WHAT YOU HAVE TO DO :: Keep the pictures out of the copy and print all the entries below exactly.
########################################
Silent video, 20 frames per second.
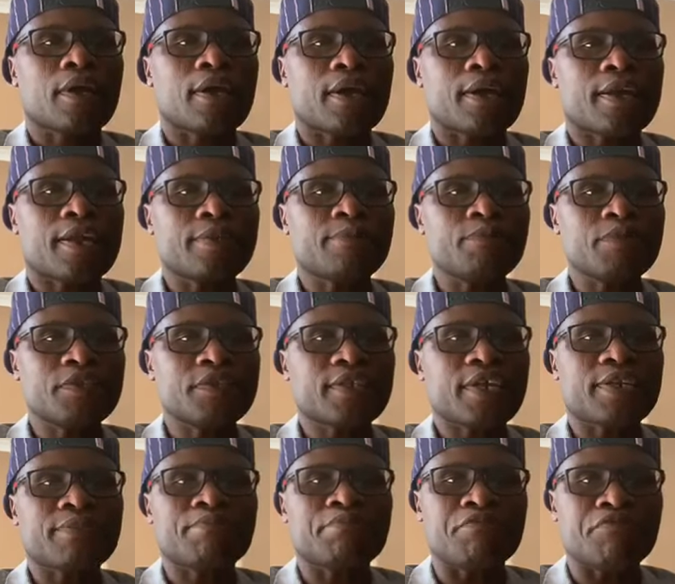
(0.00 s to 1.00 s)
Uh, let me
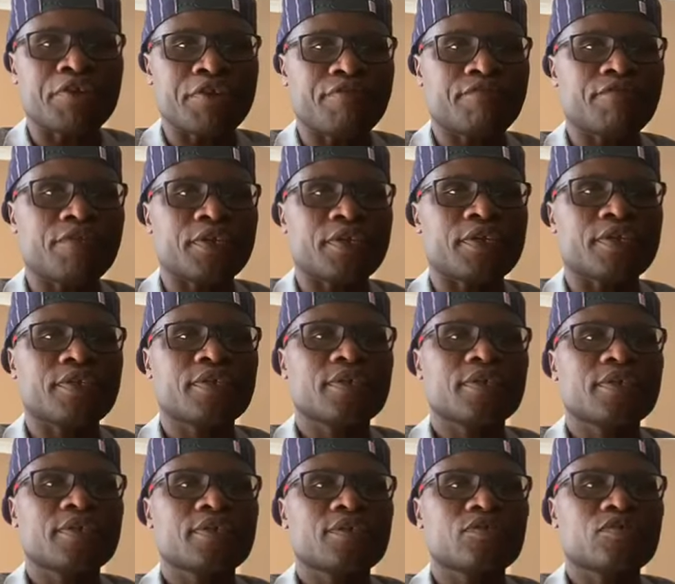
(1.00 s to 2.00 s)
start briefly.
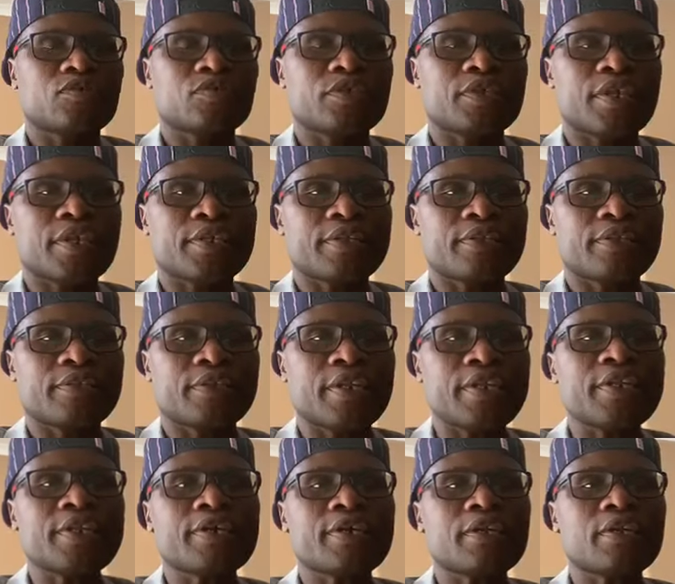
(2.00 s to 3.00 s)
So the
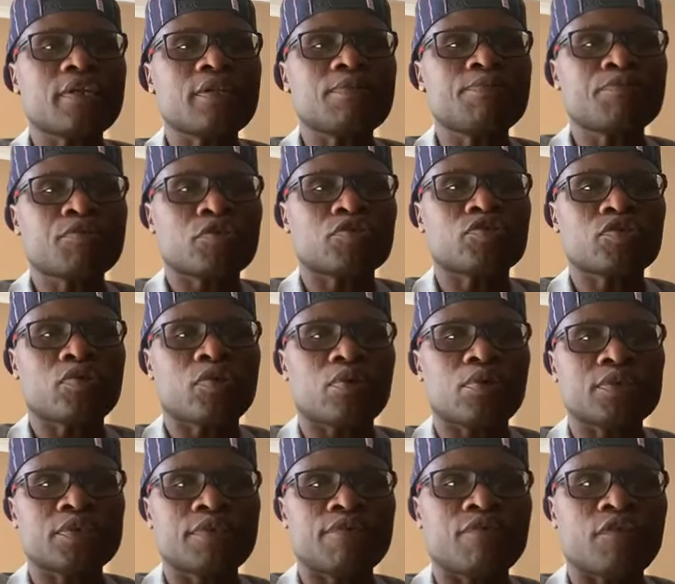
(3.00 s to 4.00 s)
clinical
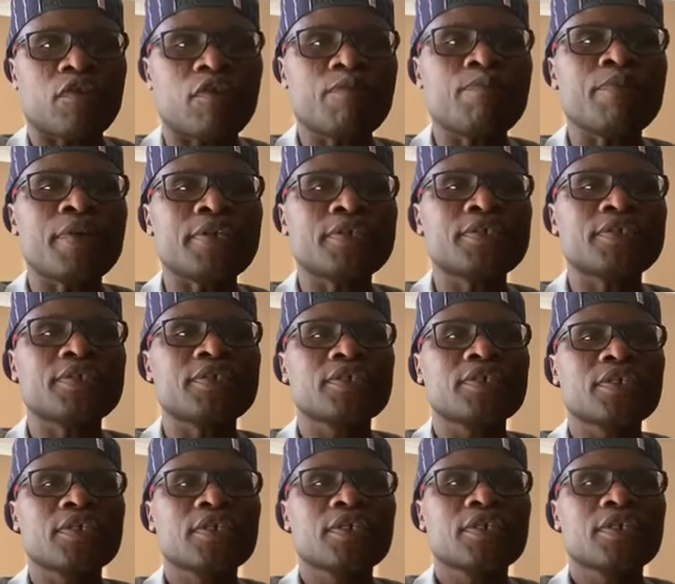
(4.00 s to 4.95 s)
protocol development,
########################################
ANSWER SECTION ::
Silent video, 20 frames per second.
(0.00 s to 1.00 s)
Uh, let me
(1.00 s to 2.00 s)
start briefly.
(2.00 s to 3.00 s)
So the
(3.00 s to 4.00 s)
clinical
(4.00 s to 4.95 s)
protocol development,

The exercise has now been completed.